Stored data:
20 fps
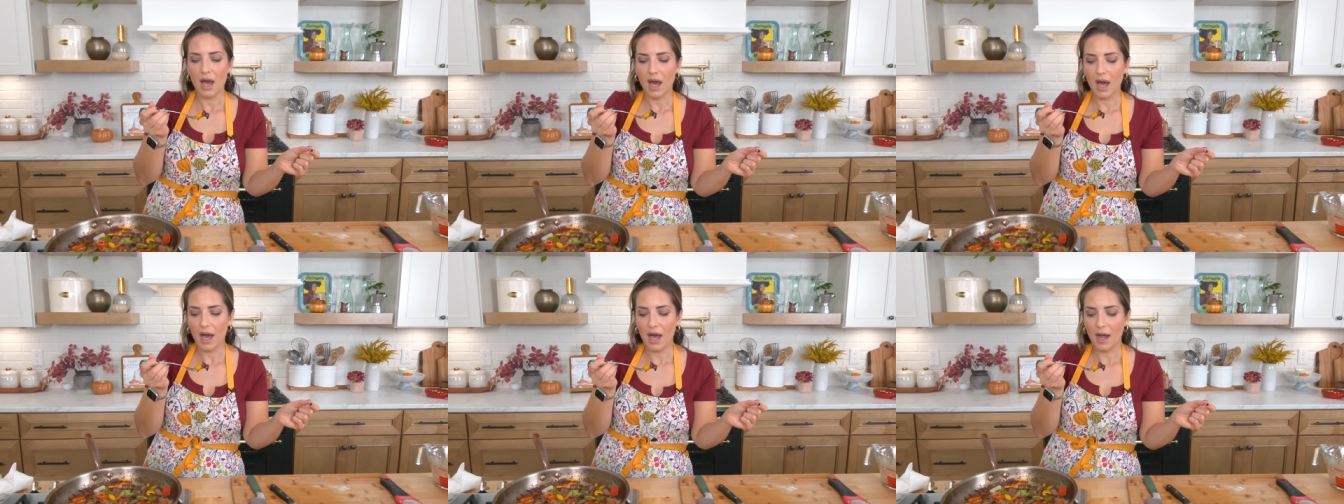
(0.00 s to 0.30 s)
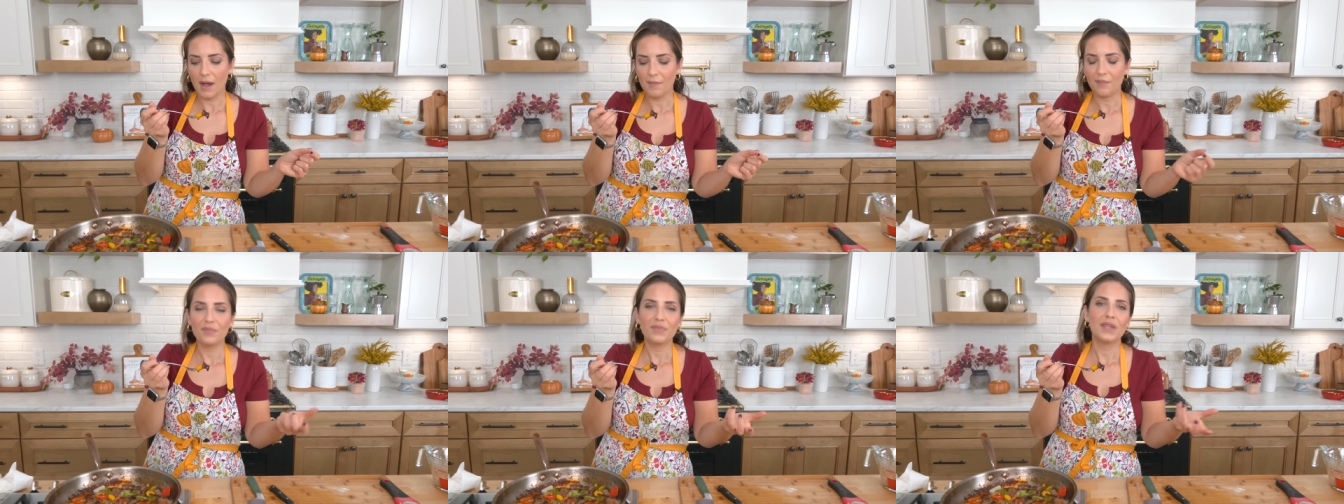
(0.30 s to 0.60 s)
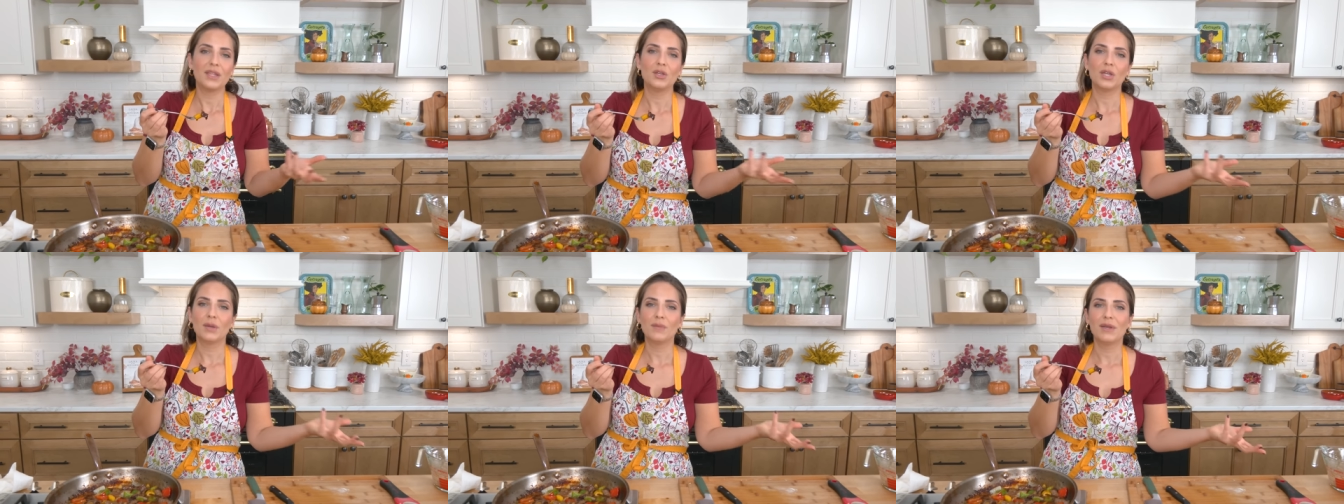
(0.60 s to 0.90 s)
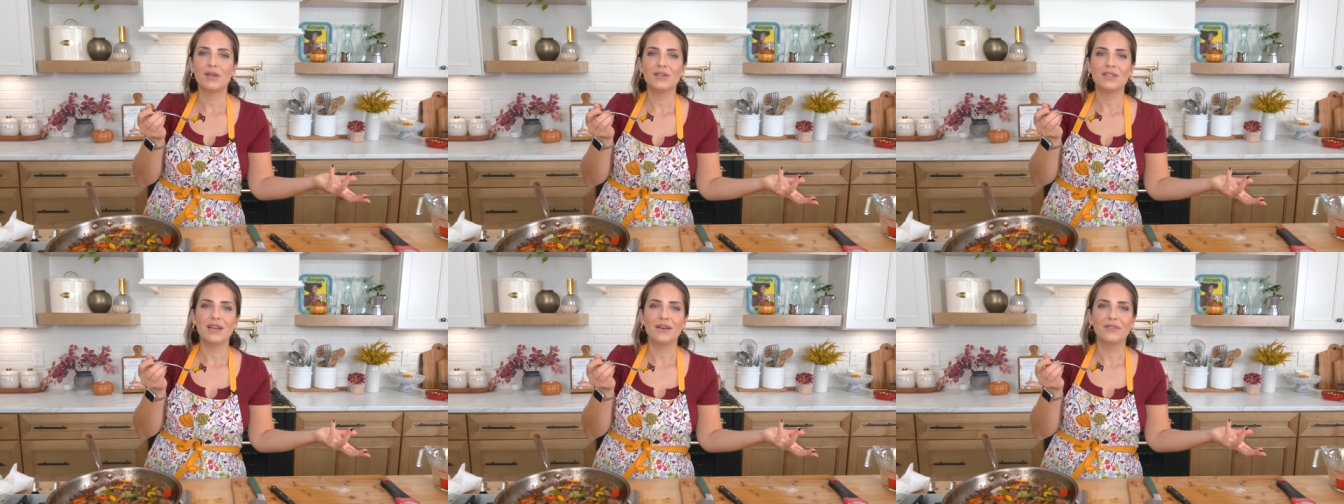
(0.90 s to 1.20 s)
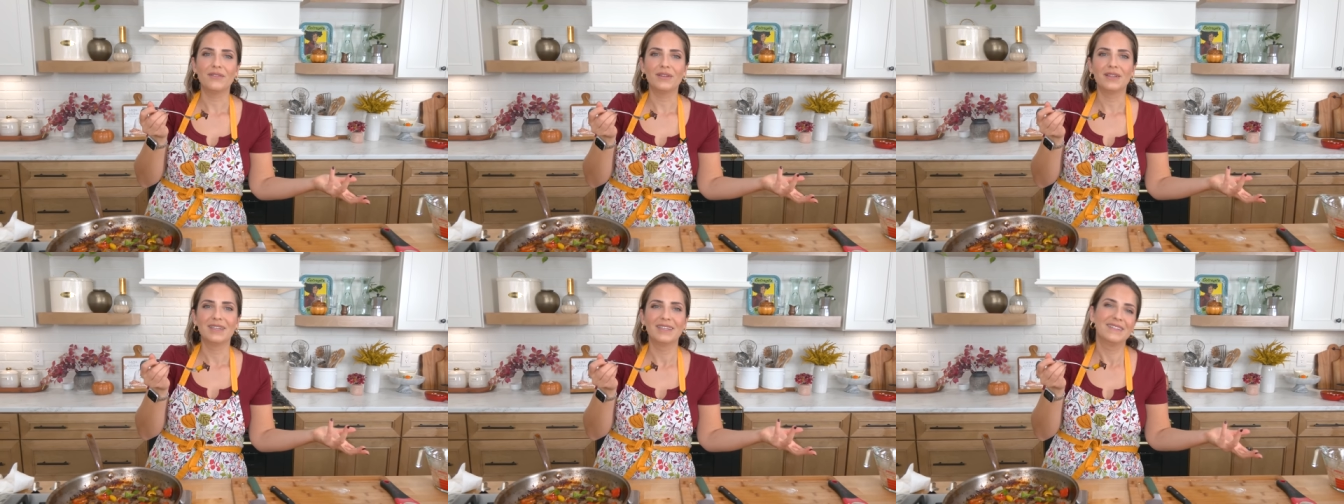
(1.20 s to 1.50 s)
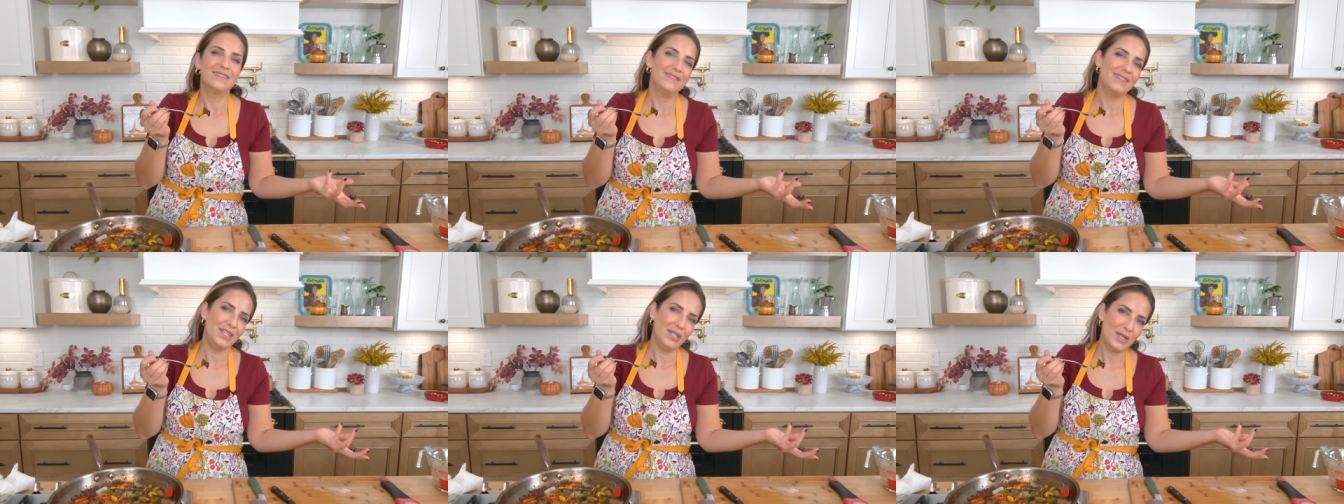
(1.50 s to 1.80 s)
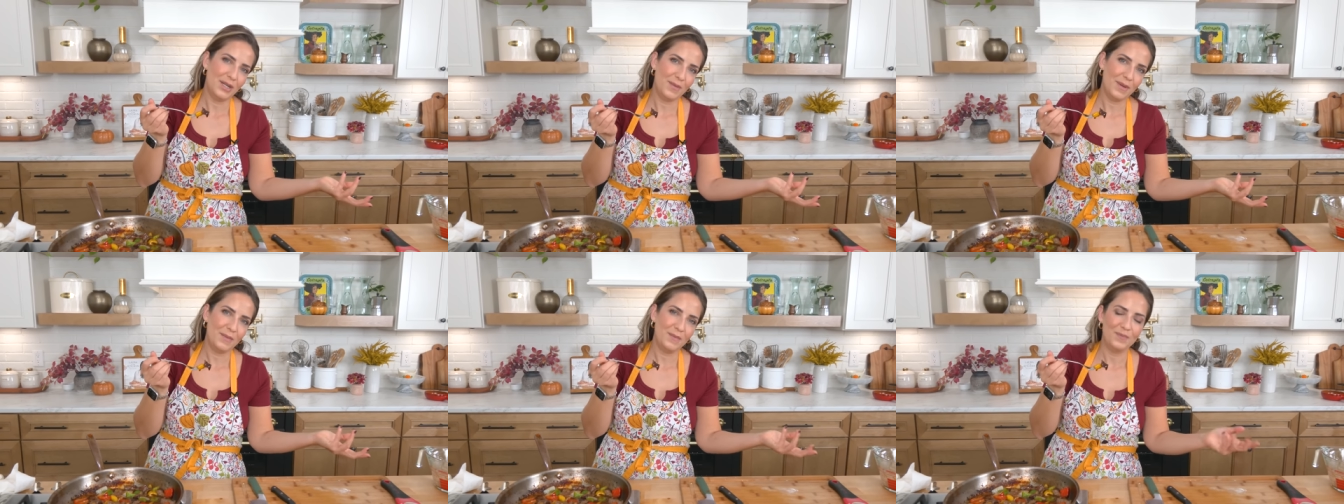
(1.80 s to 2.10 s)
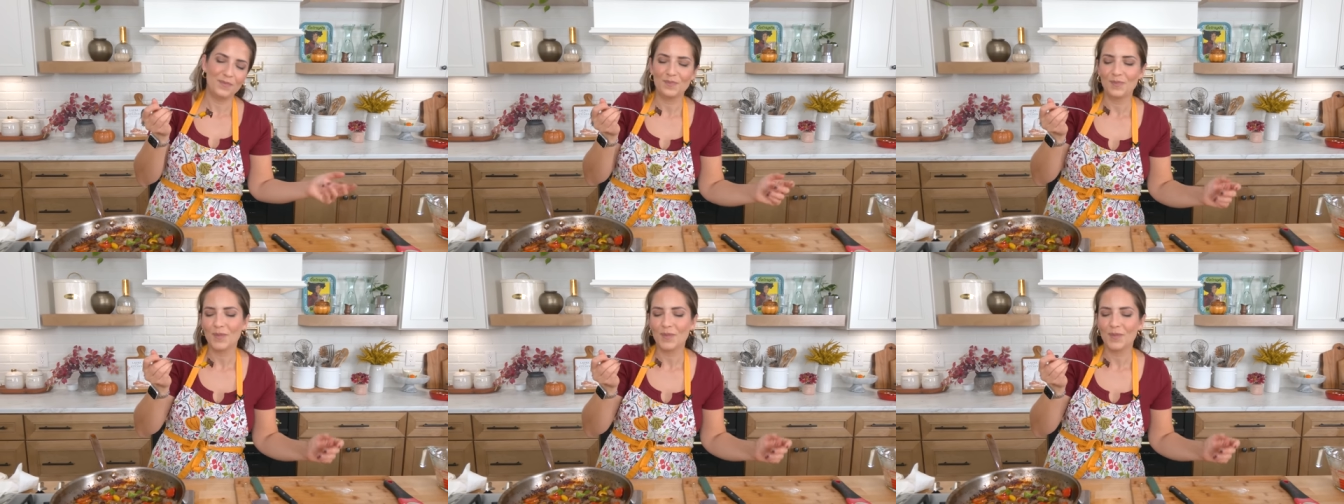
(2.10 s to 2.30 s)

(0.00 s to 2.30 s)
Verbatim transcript: um, then you can make yourself. You know what I mean?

To do »
Repeat exactly the lines in the entries from the one containing "(1.80 s to 2.10 s)" to the final line, inclusive, and nothing beyond them; skip pictures.

Task response »
(1.80 s to 2.10 s)
(2.10 s to 2.30 s)

(0.00 s to 2.30 s)
Verbatim transcript: um, then you can make yourself. You know what I mean?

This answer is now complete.